The Secret Ingredient Falling from the Trees

The Secret Ingredient Falling from the Trees

Our pigs root and wallow through the shaded forests, foraging on fatty acorns, walnuts, wild fruits, and bramble.

If you've ever wondered why our pork tastes different, the answer is literally raining down from the trees right now.

It's that magical time in the Ozarks when the oaks start dropping their acorns like nature's got a generous streak. If you've been with us a while, you know this is one of my favorite times to talk about forested pork because fall in the forest is when pigs are living their absolute best lives.

Here's what happens in the woods during acorn season: pigs do what they've evolved to do for thousands of years. They use their incredibly sensitive snouts to hunt for acorns buried under leaves, cracking them open with powerful jaws, and converting that forest bounty into some of the most flavorful pork you'll ever taste.

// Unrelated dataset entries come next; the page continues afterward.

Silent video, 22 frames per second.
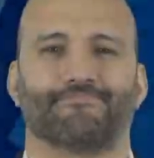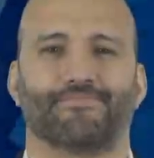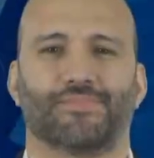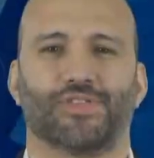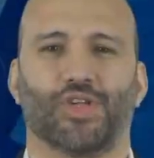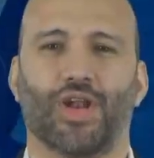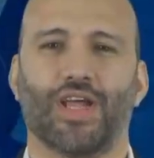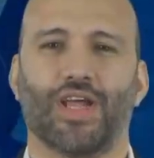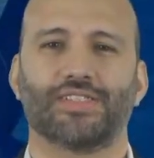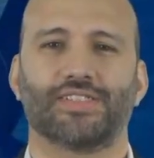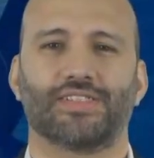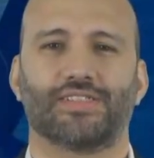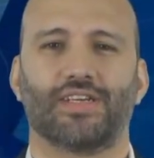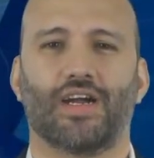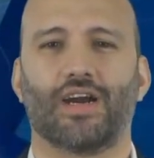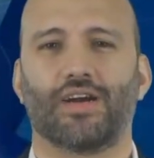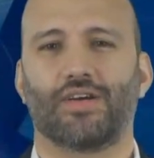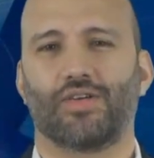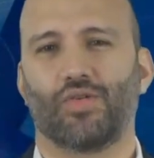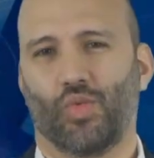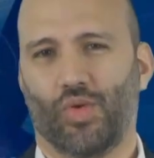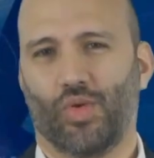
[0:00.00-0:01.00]
So let's
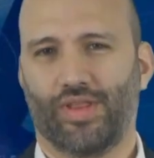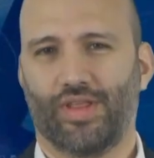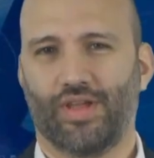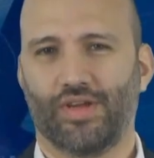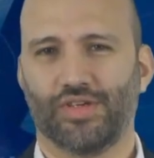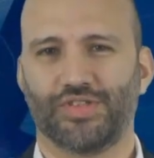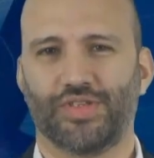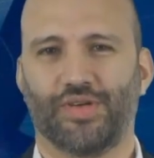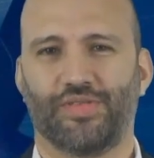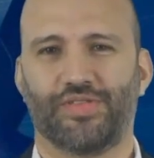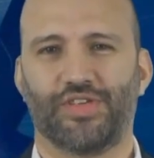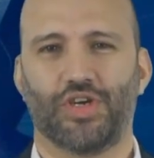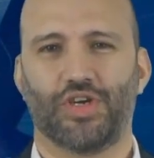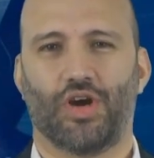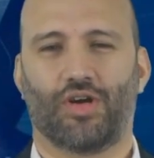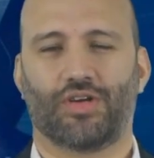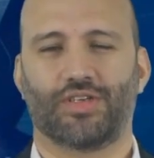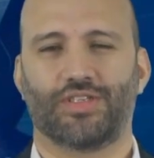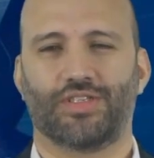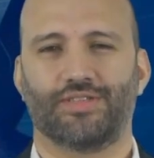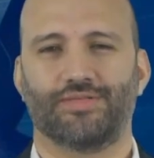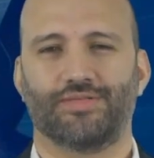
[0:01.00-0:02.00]
start with the use of
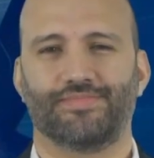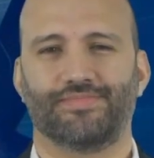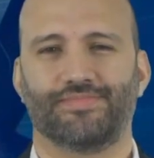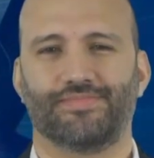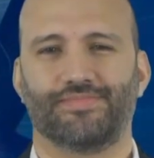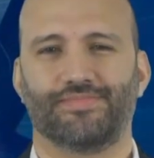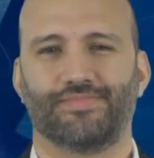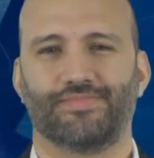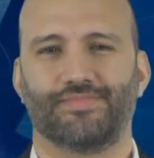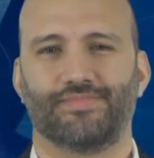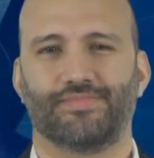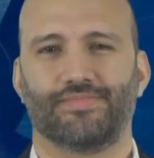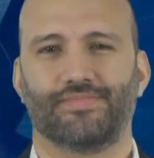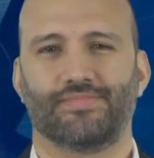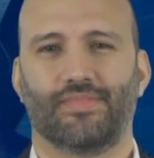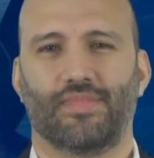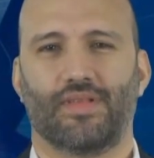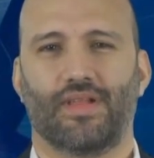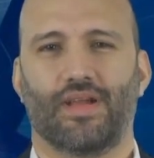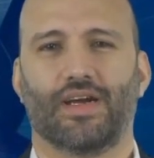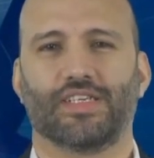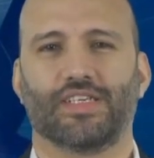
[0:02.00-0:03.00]
chocks.
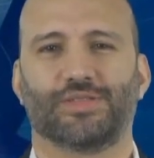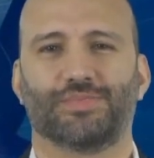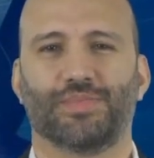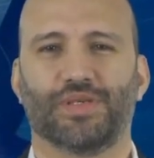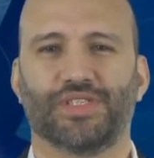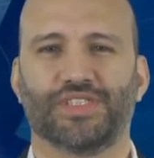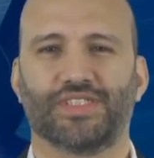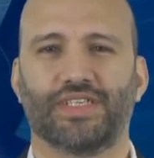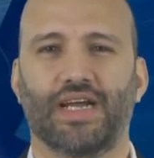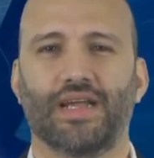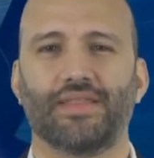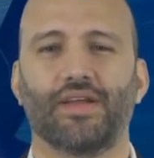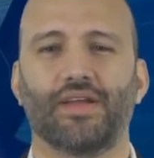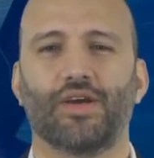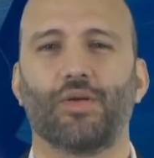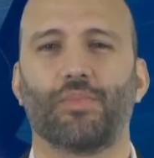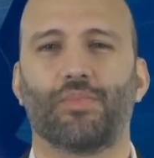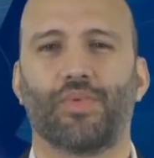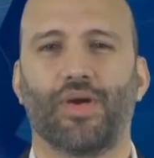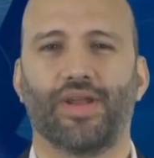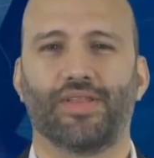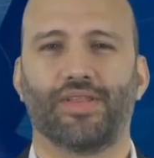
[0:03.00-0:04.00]
As per standard
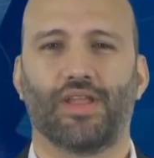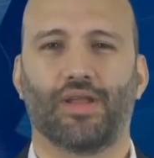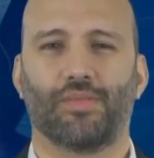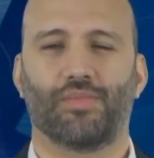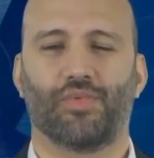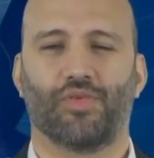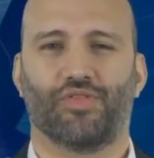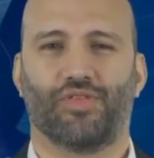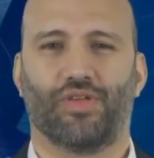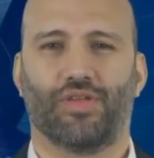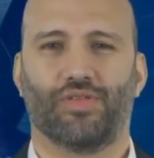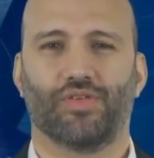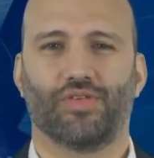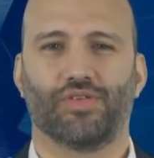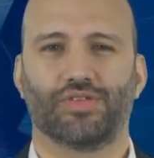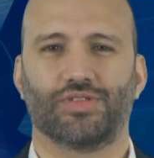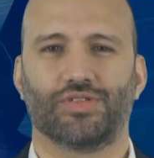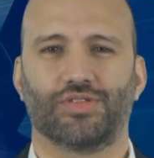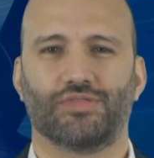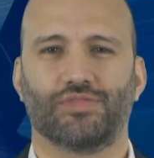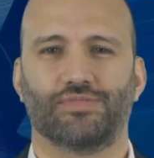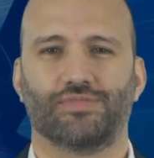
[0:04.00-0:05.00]
operating
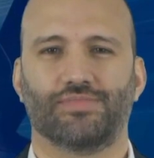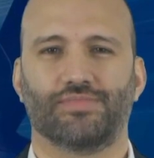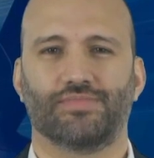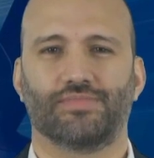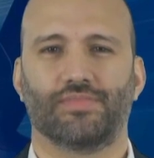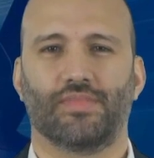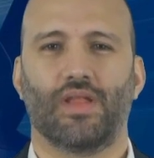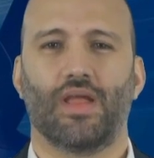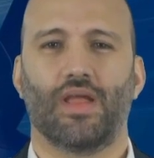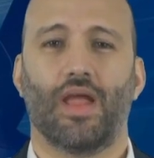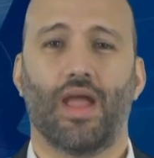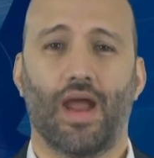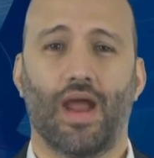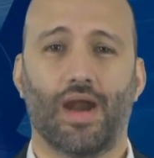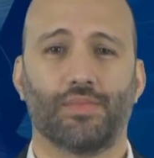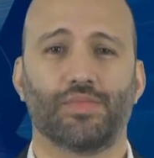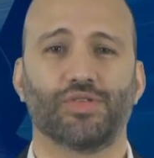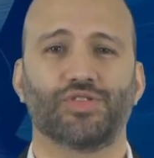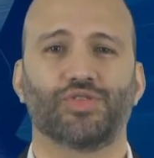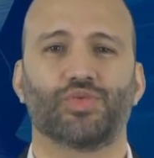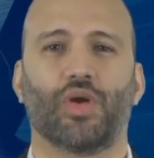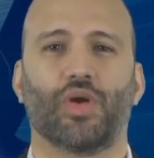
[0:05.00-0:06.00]
procedures,
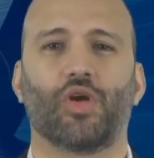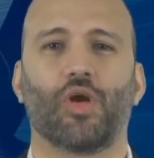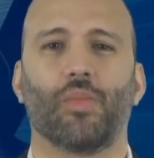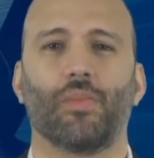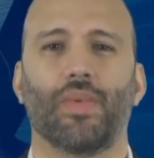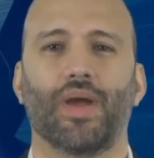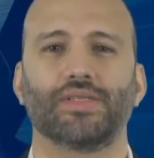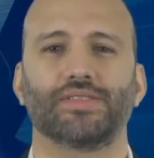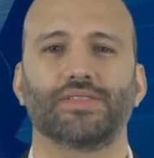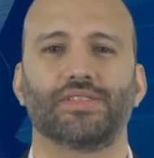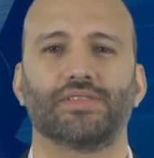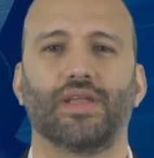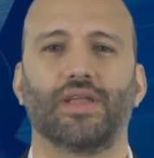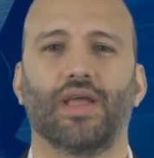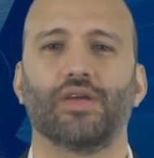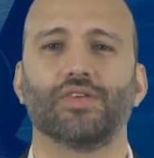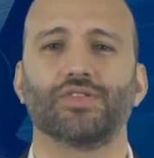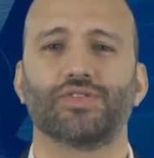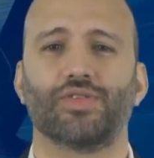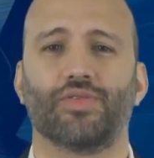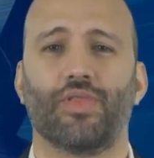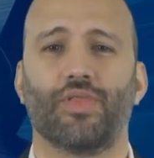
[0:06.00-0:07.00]
Airbus recommends the
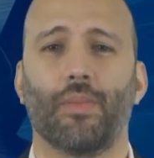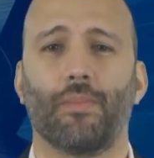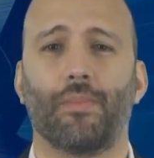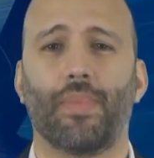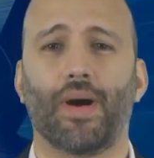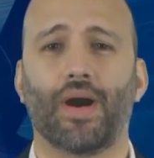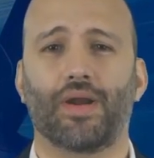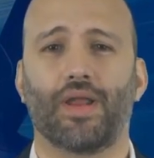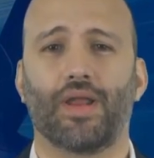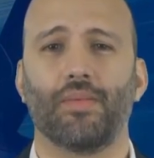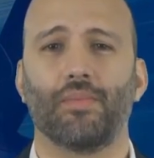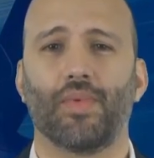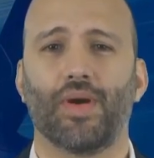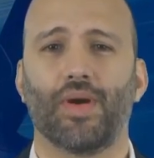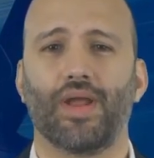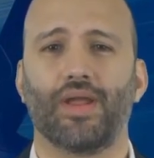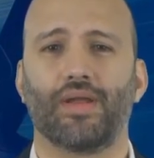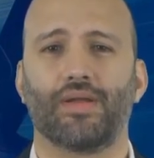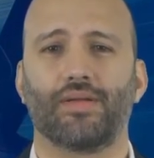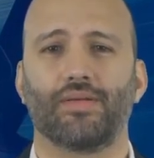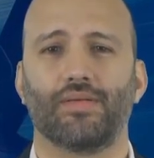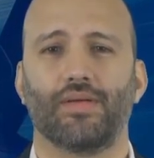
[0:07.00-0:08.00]
use of the parking
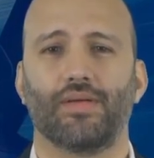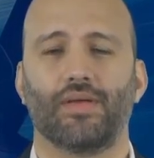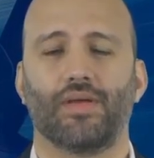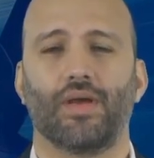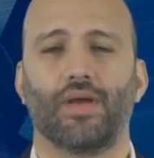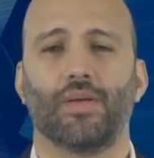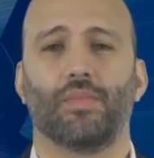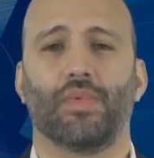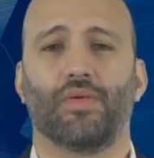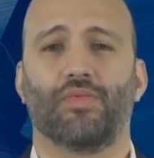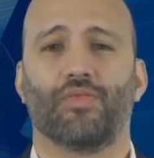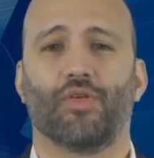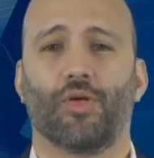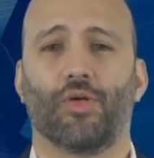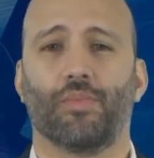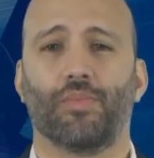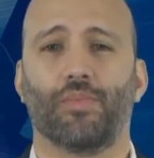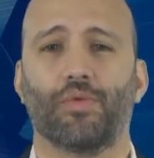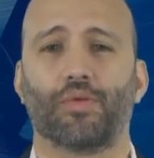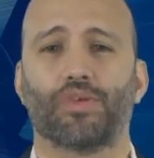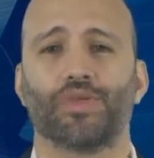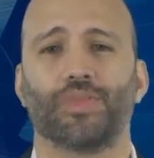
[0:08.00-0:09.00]
brake before
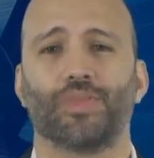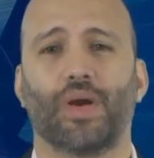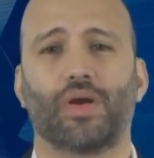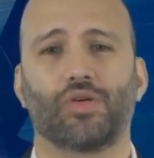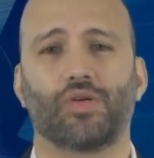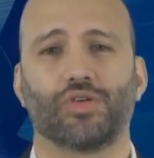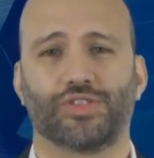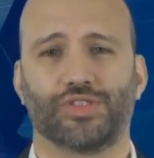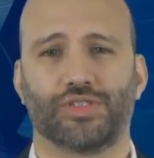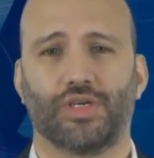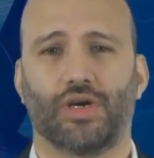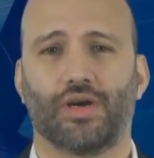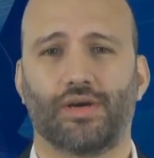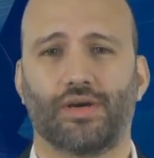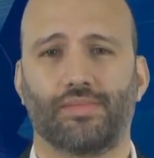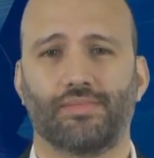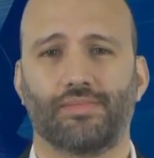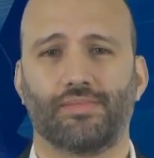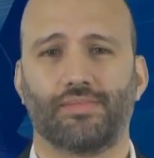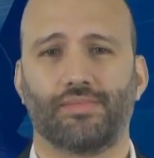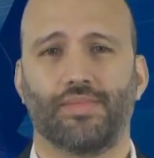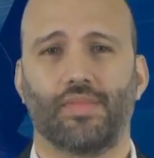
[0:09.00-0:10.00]
pushback or start
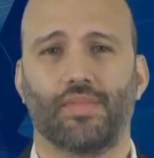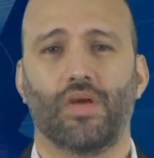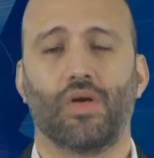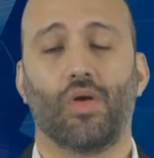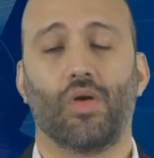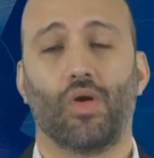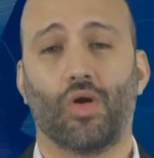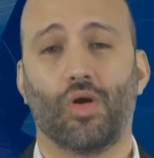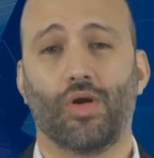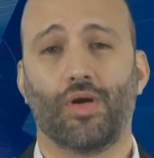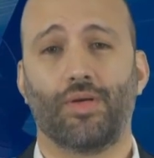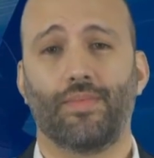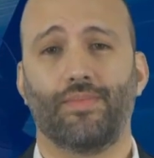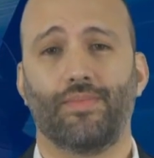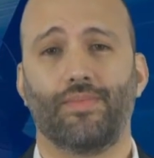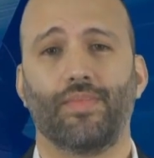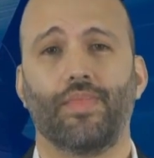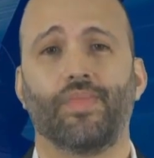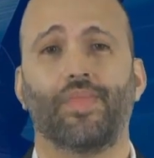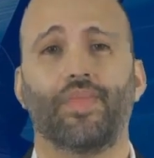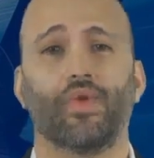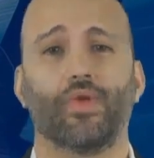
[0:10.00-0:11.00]
or
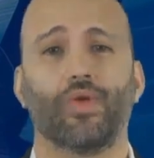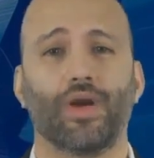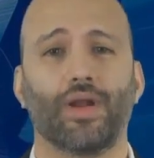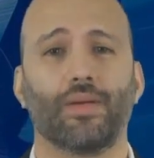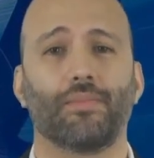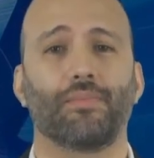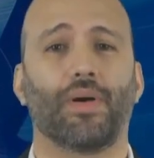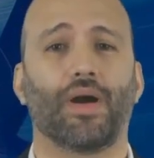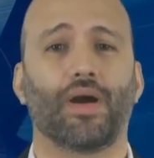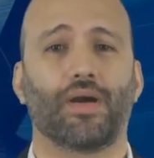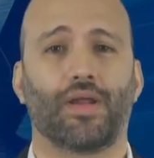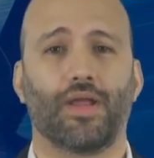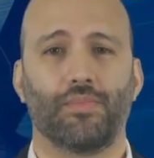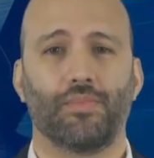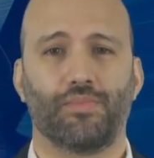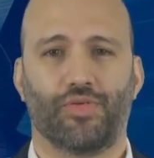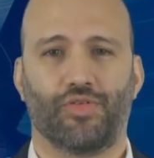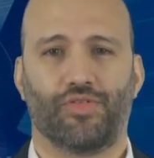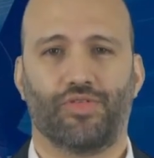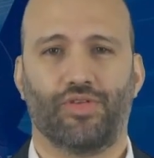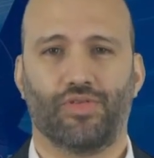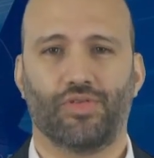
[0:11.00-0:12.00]
during parking
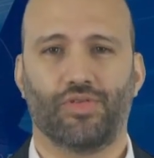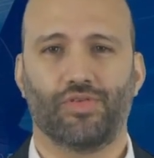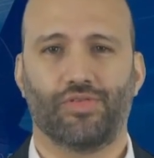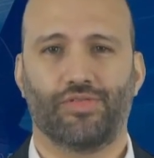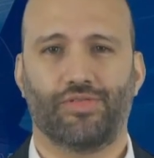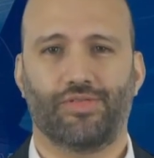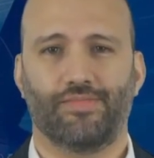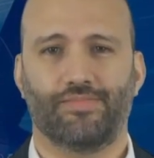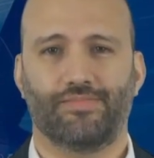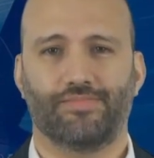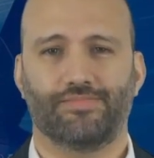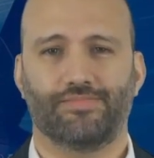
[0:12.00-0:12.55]
procedures.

That diverse forest diet does something remarkable at the cellular level. When pigs eat acorns, they're consuming high levels of oleic acid (the same heart-healthy fat found in olive oil). This gets incorporated directly into their muscle tissue and fat, creating meat with a richer, more complex flavor profile and a completely different nutritional makeup than pork from pigs fed only corn and soy.

Recent research backs this up.Studies comparing acorn-fed pigs to those on standard diets show measurably higher levels of monounsaturated fats and natural antioxidants, including vitamin E. In other words, that nutty, melt-in-your-mouth flavor you taste isn't just delicious, it's nutritionally superior too.

We tested our pork regularly, and the numbers tell a clear story:

  • 481mg of omega-3s per 100g in our pork chops
  • 650mg per 100g in our ground pork
  • 10 times more beneficial fats than you'll find in grocery store pork

This enriched forest-foraged diet results in higher Omega-3s and pork with remarkable depth of flavor across all our cuts.

Walk into any conventional pork facility and you won't see a single acorn. No forest floor. No seasonal rhythms. Just concrete, metal, and monotonous feed rations designed purely for rapid growth. 

Of all pigs raised in the US,  97% will never experience will never feel fall arrive. Never follow their instincts to forage. Never taste the diversity that creates truly exceptional meat.

The pigs raised by our co-op farmers spend their lives outdoors, living in sync with these Ozark seasons, doing exactly what their biology tells them to do.


As I work through this carnivore experiment, one thing has become clear: when you're being intentional about what you eat (for health, performance, or just feeling better) quality stops being a nice-to-have. I know most people aren't eating only meat. But whether you eat pork once a week or every day, when animal products are part of your diet, their quality is one of the most important food decisions you make.

Every fall, I get more convinced that the way we've industrialized pork production has stripped away something essential. Not just for the animals, but for the people eating that meat.

When you cook our forested pork, you're tasting the result of that diverse, natural diet. You're getting nutrition that reflects a diverse, natural diet. And you're supporting a model that keeps these working forests healthy and productive.

This isn't nostalgia. It's better farming. Better nutrition. Better taste.